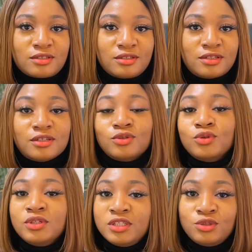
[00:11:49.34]
then
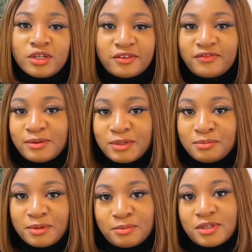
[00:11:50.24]
only you and your family
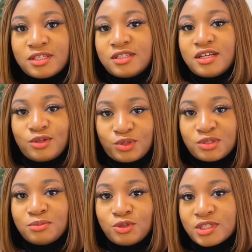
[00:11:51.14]
members are going
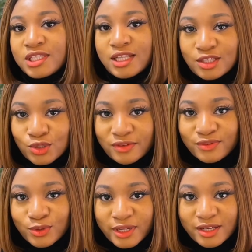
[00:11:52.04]
to be using that
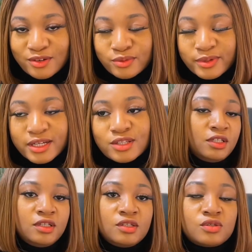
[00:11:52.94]
software, right?
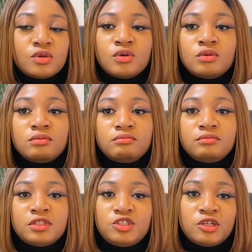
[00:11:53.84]
So
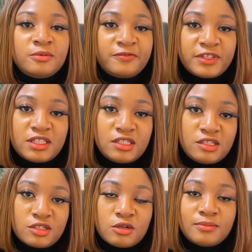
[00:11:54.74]
the job of a
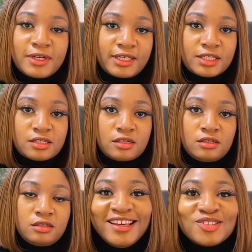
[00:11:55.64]
digital
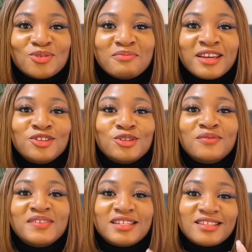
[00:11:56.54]
marketer is to make use
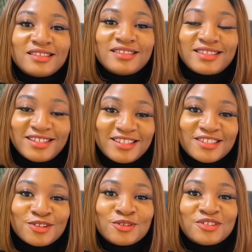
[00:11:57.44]
of the
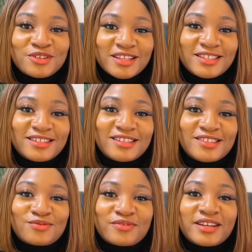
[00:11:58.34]
digital
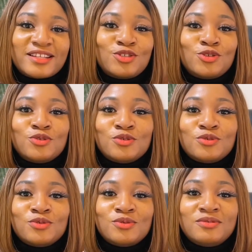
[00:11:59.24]
strategies, right, to
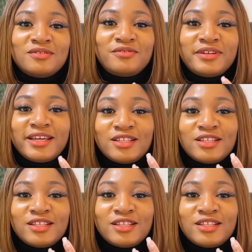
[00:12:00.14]
create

■ **What to produce**:
Reproduce the whole listing above word for word, dropping each image.

■ **Answer to the exercise**:
[00:11:49.34]
then
[00:11:50.24]
only you and your family
[00:11:51.14]
members are going
[00:11:52.04]
to be using that
[00:11:52.94]
software, right?
[00:11:53.84]
So
[00:11:54.74]
the job of a
[00:11:55.64]
digital
[00:11:56.54]
marketer is to make use
[00:11:57.44]
of the
[00:11:58.34]
digital
[00:11:59.24]
strategies, right, to
[00:12:00.14]
create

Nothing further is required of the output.